Brief: Print the records below exactly as they appear. Omit all pictures.

Data listing:

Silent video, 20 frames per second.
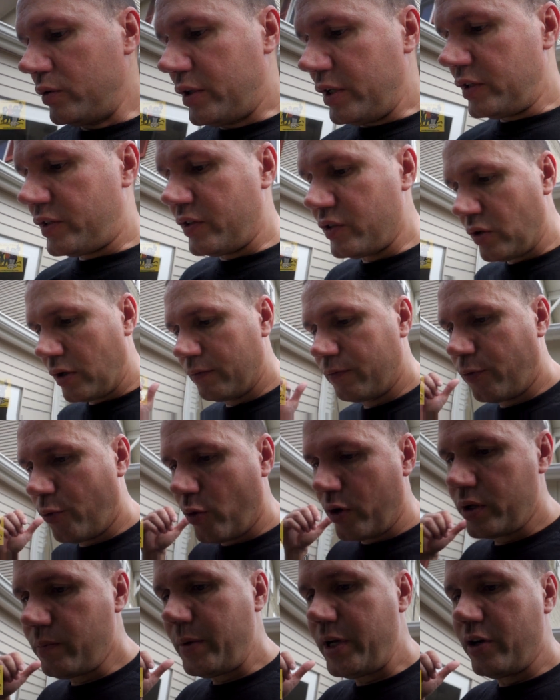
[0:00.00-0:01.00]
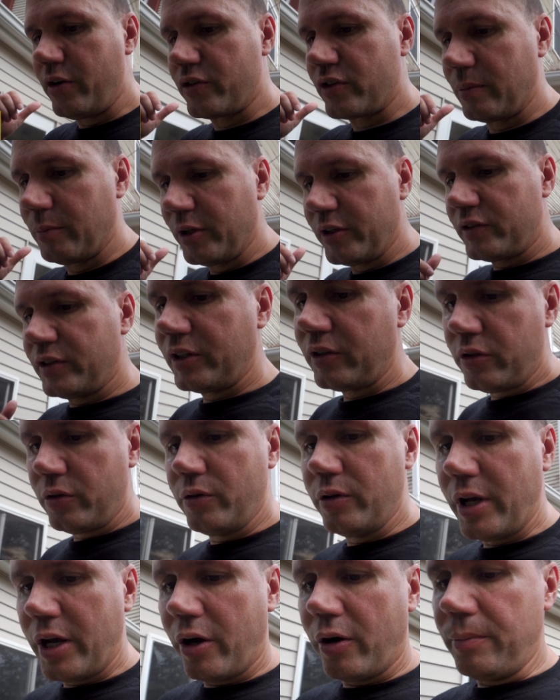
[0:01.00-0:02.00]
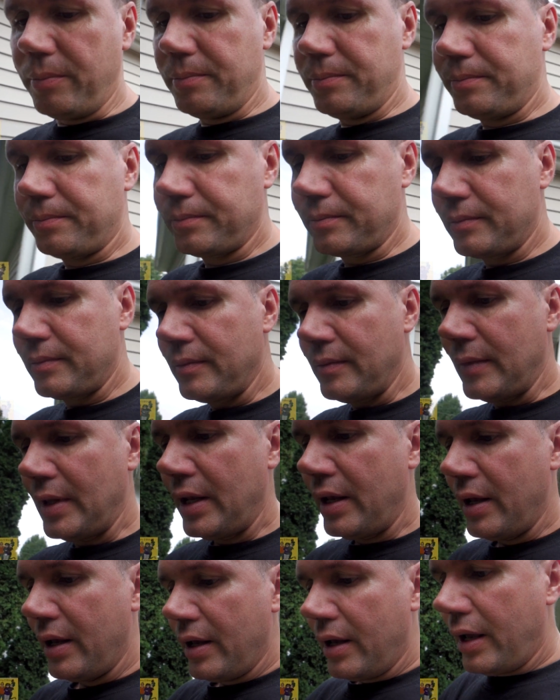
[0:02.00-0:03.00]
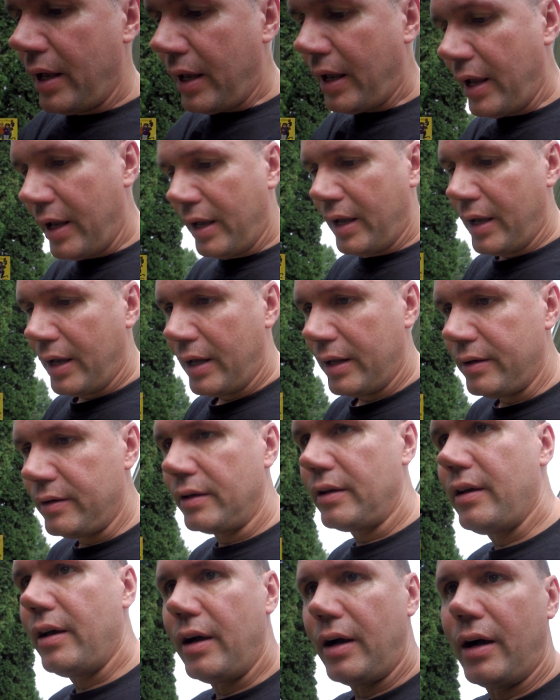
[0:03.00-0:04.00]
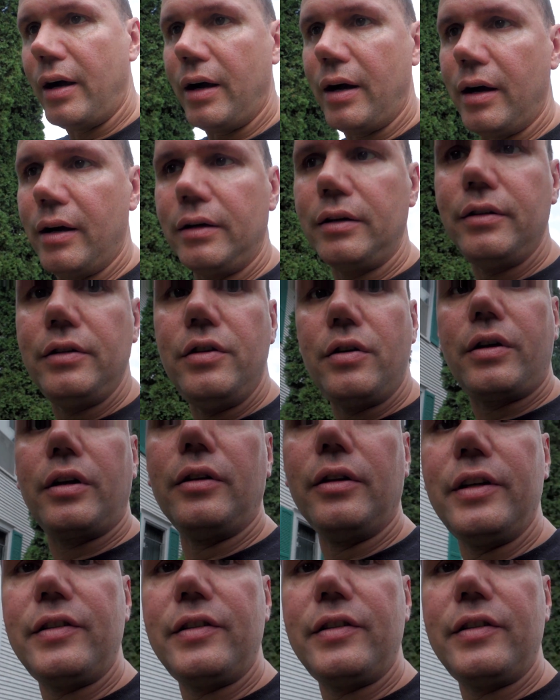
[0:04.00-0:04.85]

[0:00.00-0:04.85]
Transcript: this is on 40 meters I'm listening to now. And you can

Your solution:
Silent video, 20 frames per second.
[0:00.00-0:01.00]
[0:01.00-0:02.00]
[0:02.00-0:03.00]
[0:03.00-0:04.00]
[0:04.00-0:04.85]

[0:00.00-0:04.85]
Transcript: this is on 40 meters I'm listening to now. And you can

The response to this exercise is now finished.